Starbucks is to start selling its branded coffee through Kraft\'s "Tassimo" homecoffee machines as footfall in its US stores slows and Americans return to drinking coffee at home. This is the first time that Starbucks, which has contracted Kraft to distribute its packaged coffee in supermarkets, has sold coffee under the Starbucks brand name for use in home coffee machines.
Starbucks is to start selling its branded coffee through Kraft's "Tassimo" homecoffee machines as footfall in its US stores slows and Americans return to drinking coffee at home.
This is the first time that Starbucks, which has contracted Kraft to distribute its packaged coffee in supermarkets, has sold coffee under the Starbucks brand name for use in home coffee machines.
Food companies such as Kraft and Nestle have been trying to compete with coffee chains by developing machines that can brew expressos and cappuccinos at home.
Total sales of these so-called "pod" systems - the machines use small pods of ground coffee and also take tea and hot chocolate - rose to Dollars 99m in 2006 from just Dollars 8m in 2001, according to research from Datamonitor and the National Coffee Association.
Starbucks, which continues to expand aggressively with 2,400 store openings around the world this year, is starting to find it more difficult to persuade new customers to come into its coffee shops in its home market.
Last month, it said traffic through its US stores grew less than 1 per cent in the third quarter, blaming the weakness on lower consumer spending as people went out less.
Meanwhile, more Americans are drinking coffee at home today than they were a year ago, suggesting that the popularity of coffee chains may be waning.
Some 77 per cent of coffee consumers drink at home today compared with 74 per cent a year ago and 81 per cent in 2001, according to the US National Coffee Association.
The agreement between Starbucks and Kraft is likely to be mutually beneficial.
Kraft has been trying to improve the quality of coffee it sells to revive declining sales of ground coffee in the US and Europe.
It has overhauled its Maxwell House brand, packaging it in new large square plastic containers, and now uses only arabica beans.
Mary Beth Stone West, president of Kraft North America Beverages, said: "It's about reinventing mainstream coffee."
However, the new packaging has already provoked competitor Procter & Gamble to file a lawsuit against Kraft, alleging that the owner of Maxwell House has infringed a patent on the plastic containers in which it sells its Folgers coffee brand.

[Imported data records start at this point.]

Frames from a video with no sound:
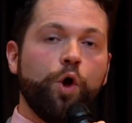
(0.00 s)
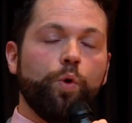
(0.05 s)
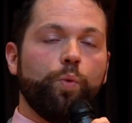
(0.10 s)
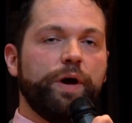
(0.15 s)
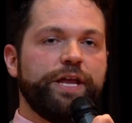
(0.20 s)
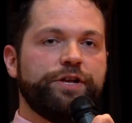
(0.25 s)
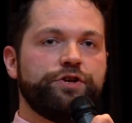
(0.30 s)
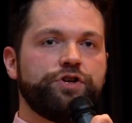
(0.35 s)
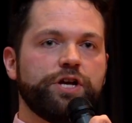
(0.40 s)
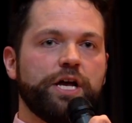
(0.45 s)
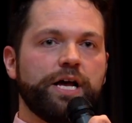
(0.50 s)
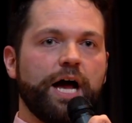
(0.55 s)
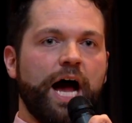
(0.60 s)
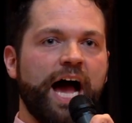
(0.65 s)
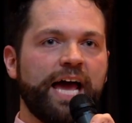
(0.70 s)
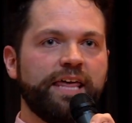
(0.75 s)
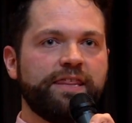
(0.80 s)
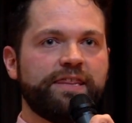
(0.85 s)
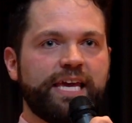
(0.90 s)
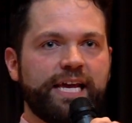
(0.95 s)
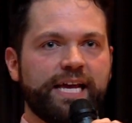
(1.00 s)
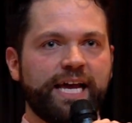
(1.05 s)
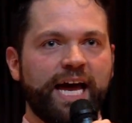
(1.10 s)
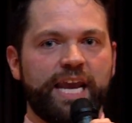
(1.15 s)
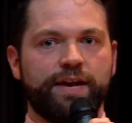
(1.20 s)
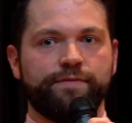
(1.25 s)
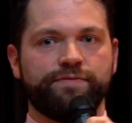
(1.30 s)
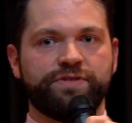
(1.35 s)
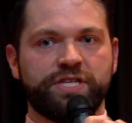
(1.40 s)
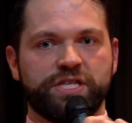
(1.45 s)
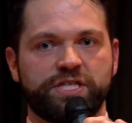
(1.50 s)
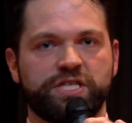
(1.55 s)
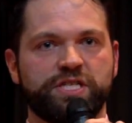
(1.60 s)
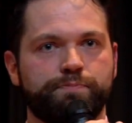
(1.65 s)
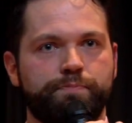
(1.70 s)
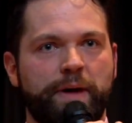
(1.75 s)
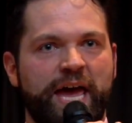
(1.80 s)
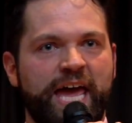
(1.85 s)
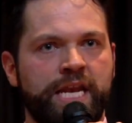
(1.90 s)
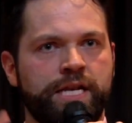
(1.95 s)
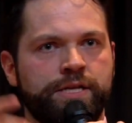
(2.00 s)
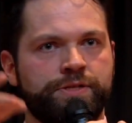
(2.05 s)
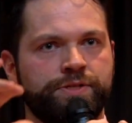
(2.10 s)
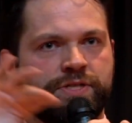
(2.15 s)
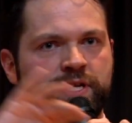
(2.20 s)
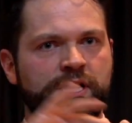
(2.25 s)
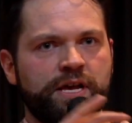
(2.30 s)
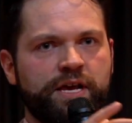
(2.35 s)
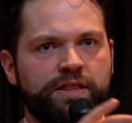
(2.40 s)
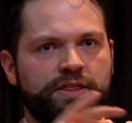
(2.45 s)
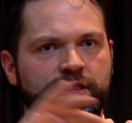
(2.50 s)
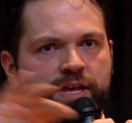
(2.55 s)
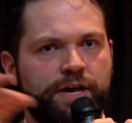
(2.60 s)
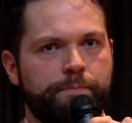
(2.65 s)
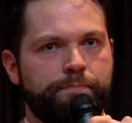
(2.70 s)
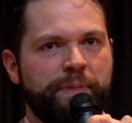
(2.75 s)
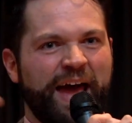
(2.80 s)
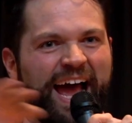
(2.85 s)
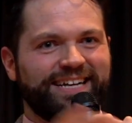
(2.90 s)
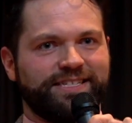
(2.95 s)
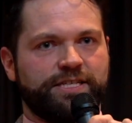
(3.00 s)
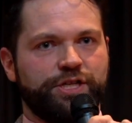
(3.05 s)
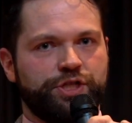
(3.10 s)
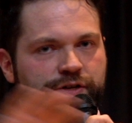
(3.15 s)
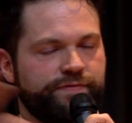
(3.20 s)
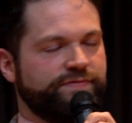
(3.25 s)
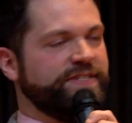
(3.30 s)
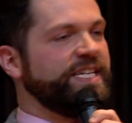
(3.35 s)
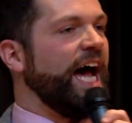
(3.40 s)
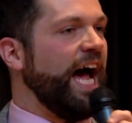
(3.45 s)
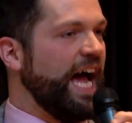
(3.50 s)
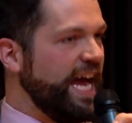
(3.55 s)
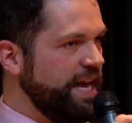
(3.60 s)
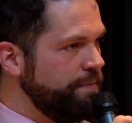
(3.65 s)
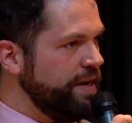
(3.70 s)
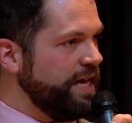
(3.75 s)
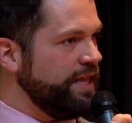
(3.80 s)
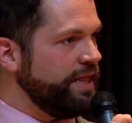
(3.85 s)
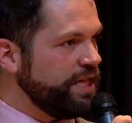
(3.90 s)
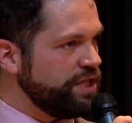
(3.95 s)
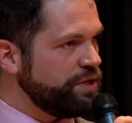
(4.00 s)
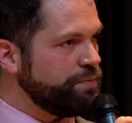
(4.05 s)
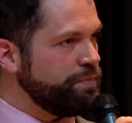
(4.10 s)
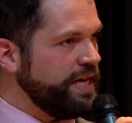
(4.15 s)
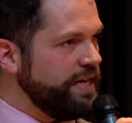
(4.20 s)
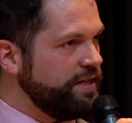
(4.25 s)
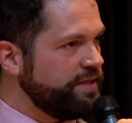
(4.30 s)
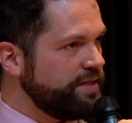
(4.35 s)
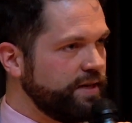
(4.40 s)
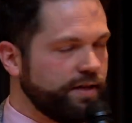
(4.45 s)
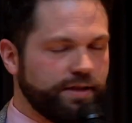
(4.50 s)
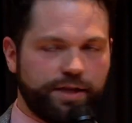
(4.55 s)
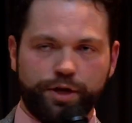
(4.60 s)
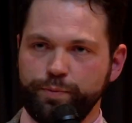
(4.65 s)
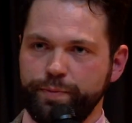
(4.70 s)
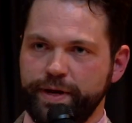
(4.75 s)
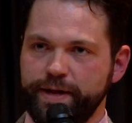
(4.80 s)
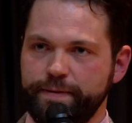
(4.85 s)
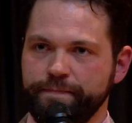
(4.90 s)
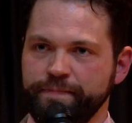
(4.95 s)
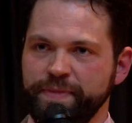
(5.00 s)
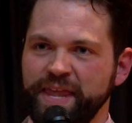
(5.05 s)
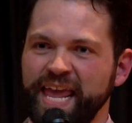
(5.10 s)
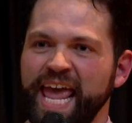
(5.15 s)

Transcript: which I think kind of suspends the passage of time in this piece a little bit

Kraft and Starbucks have also been trying to create a "virtual cafe" experience for consumers in supermarkets by creating special coffee sections that evoke the feel of a coffeeshop.
The new aisles have been created in some 2,000 supermarkets in the US and Kraft hopes to have them in 4,000 by the end of next year.
Wendy Pinero, vice-president of Starbucks's global consumer products business, said demand was increasing for the company's "at home" products, which included packaged coffees sold in supermarkets.